U.S. President Barack Obama's top national security aide says Iran has become weaker since Obama took office in January 2009.
Speaking November 22 at the Brookings Institution think tank in Washington, national security adviser Tom Donilon said Iran’s influence in the Middle East and elsewhere in the world has been reduced by international sanctions designed to punish Iran over its nuclear program, internal divisions among the leadership in Tehran, and the developments of the Arab Spring pro-reform movements.
Donilon also spoke of U.S. efforts to isolate Iran diplomatically and to strengthen U.S. military cooperation with Persian Gulf states as having increased the pressure on the Iranian regime.

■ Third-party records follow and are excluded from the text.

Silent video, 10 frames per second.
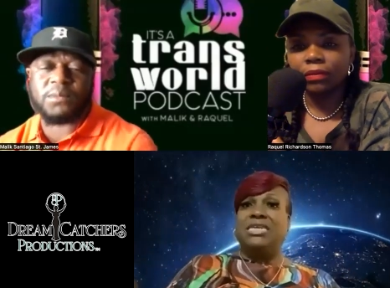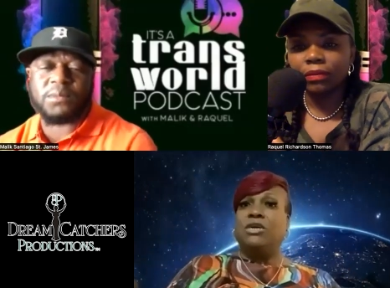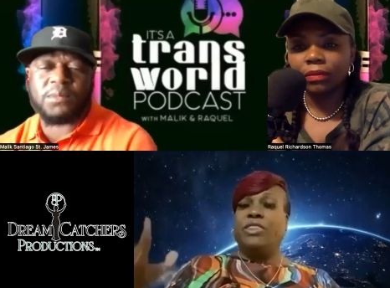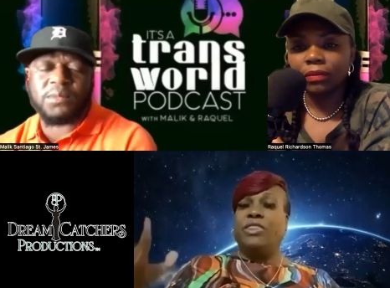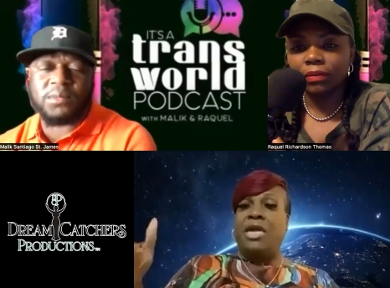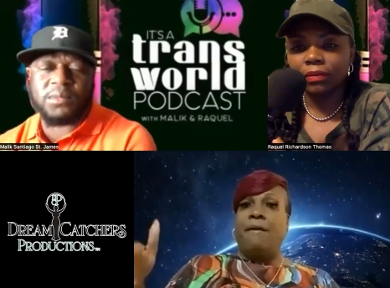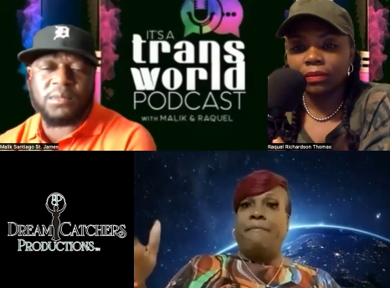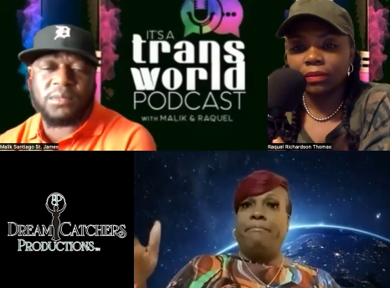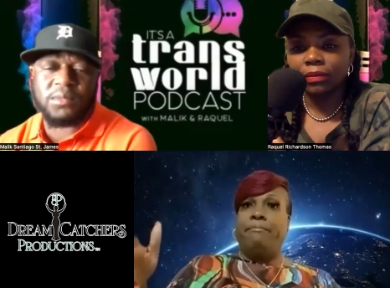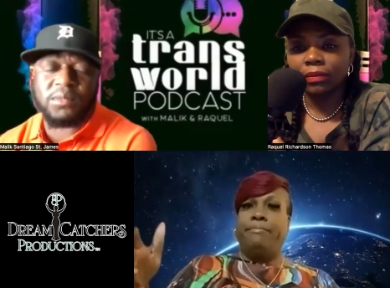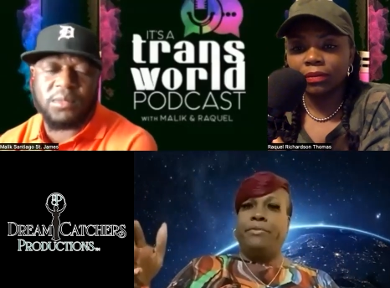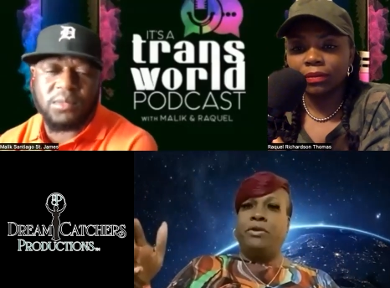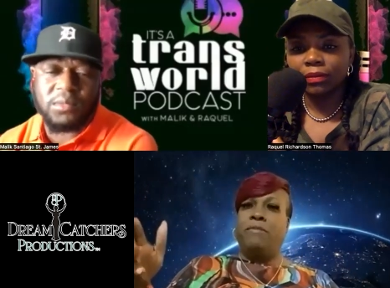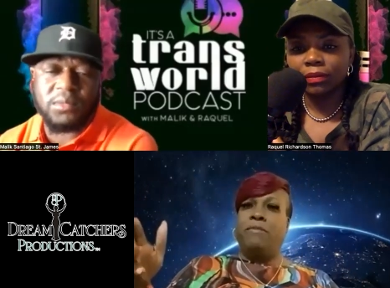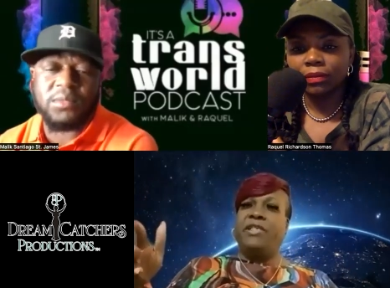Speaker 1: deal with him. You
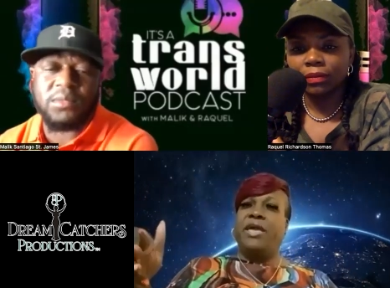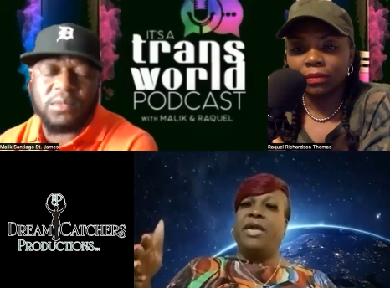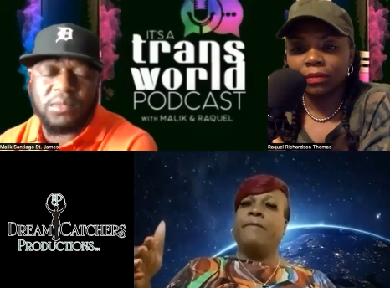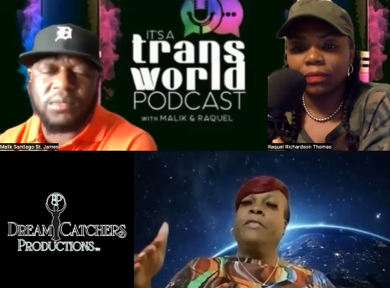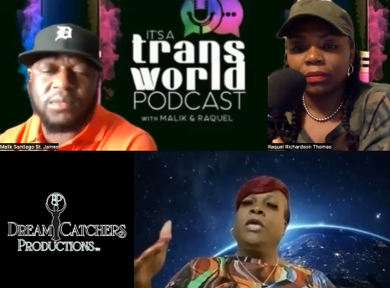know what I'm saying?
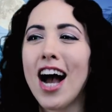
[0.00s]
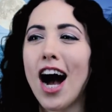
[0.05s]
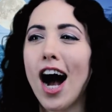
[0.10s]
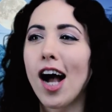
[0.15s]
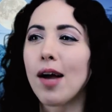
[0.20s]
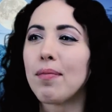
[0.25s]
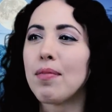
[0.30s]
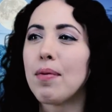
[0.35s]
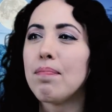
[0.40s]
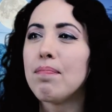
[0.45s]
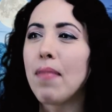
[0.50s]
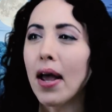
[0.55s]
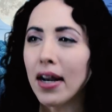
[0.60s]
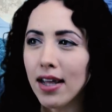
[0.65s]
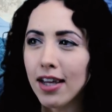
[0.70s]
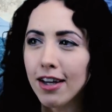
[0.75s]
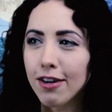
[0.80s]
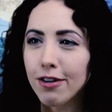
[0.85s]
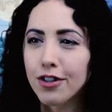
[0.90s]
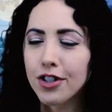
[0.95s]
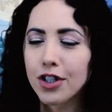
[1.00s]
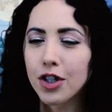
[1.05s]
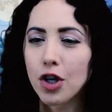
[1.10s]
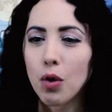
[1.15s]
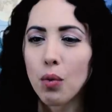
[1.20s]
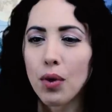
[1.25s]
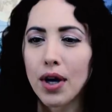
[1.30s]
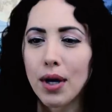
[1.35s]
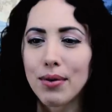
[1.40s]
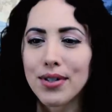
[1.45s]
um, many years
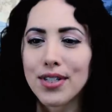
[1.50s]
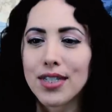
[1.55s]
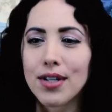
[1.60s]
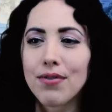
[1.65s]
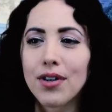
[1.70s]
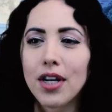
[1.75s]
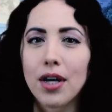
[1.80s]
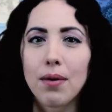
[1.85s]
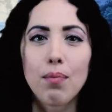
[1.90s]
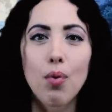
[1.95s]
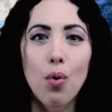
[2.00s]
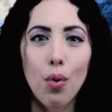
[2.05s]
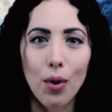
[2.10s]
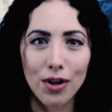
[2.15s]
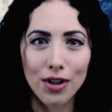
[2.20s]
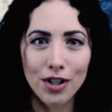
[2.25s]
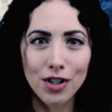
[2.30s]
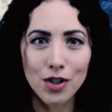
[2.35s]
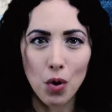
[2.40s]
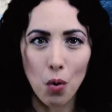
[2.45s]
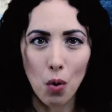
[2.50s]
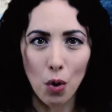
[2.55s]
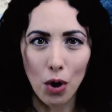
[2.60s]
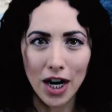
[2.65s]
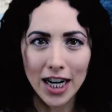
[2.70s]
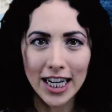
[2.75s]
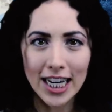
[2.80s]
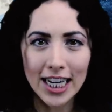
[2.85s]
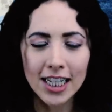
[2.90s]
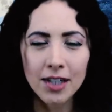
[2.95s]
ago when I was living in Portland,
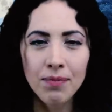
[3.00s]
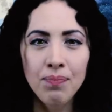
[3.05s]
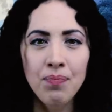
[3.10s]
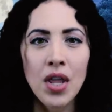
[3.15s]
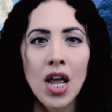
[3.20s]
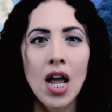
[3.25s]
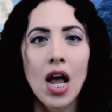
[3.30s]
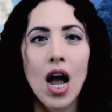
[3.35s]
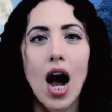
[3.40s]
Oregon,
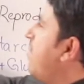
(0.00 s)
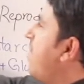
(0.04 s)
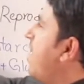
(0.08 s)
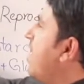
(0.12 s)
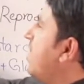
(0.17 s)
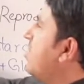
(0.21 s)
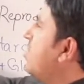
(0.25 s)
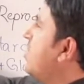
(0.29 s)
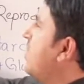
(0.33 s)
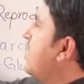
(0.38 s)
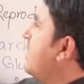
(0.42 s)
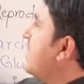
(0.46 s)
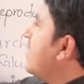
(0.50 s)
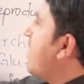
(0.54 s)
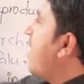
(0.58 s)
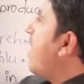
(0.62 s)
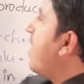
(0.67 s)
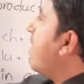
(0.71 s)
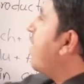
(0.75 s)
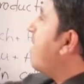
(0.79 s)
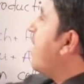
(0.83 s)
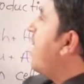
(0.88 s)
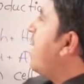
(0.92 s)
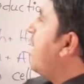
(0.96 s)
reactions
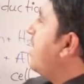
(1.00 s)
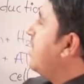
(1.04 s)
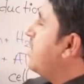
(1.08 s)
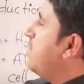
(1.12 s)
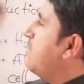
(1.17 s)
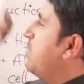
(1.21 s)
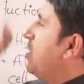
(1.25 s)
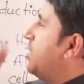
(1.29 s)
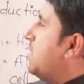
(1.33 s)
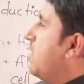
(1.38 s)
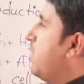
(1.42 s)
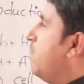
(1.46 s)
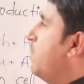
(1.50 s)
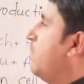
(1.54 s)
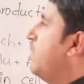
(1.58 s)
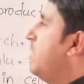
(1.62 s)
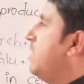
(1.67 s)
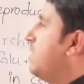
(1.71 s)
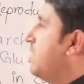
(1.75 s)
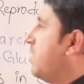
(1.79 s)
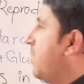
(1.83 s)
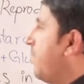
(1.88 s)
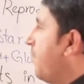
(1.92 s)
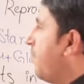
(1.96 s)
are called
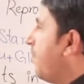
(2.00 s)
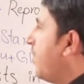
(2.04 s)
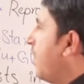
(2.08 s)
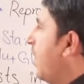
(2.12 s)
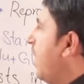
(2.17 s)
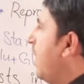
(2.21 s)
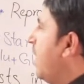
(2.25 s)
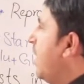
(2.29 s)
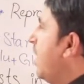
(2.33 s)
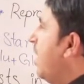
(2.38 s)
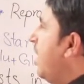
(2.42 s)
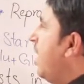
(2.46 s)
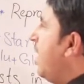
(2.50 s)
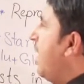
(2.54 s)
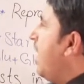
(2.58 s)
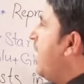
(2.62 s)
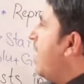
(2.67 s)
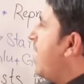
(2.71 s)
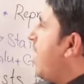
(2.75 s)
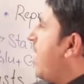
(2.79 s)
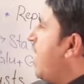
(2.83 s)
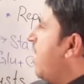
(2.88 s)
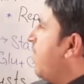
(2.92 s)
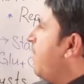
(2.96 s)
metabolism.
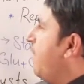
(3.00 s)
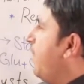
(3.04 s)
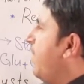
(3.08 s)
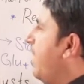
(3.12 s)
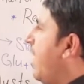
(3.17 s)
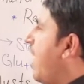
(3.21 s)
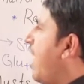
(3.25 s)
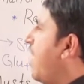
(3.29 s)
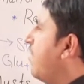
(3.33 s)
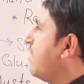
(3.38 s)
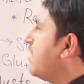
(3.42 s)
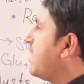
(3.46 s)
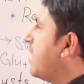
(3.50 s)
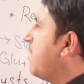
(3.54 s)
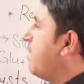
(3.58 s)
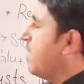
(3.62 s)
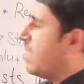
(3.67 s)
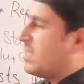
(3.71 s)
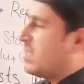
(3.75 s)
Here we have some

"Weakened at home, diminished in the region and isolated in the world -- this is a dramatic shift in Iran's fortunes that has occurred over the last three years,” Donilon said. “In this sense, we have succeeded in changing the dynamic that was at work when President Obama came into office."
Donilon added that he believes there is still time and possibilities to persuade Tehran to abandon any atomic weapons ambitions. Iran denies any effort to build a nuclear bomb.
Donilon's comments came one day after the U.S., Britain and Canada imposed new sanctions on Iran's energy and financial sectors, and two weeks after the United Nations' nuclear watchdog agency, the International Atomic Energy Agency (IAEA), suggested Iran had engaged in nuclear weapons research.
The U.S. president has recently faced increased criticism from Republican supporters who have called Obama's policy on Iran ineffective.
The U.S. national security adviser's comments also came before a November 22 debate on foreign policy issues among Republican candidates who are seeking the nomination to challenge Obama in the U.S. elections due to be held one year from now.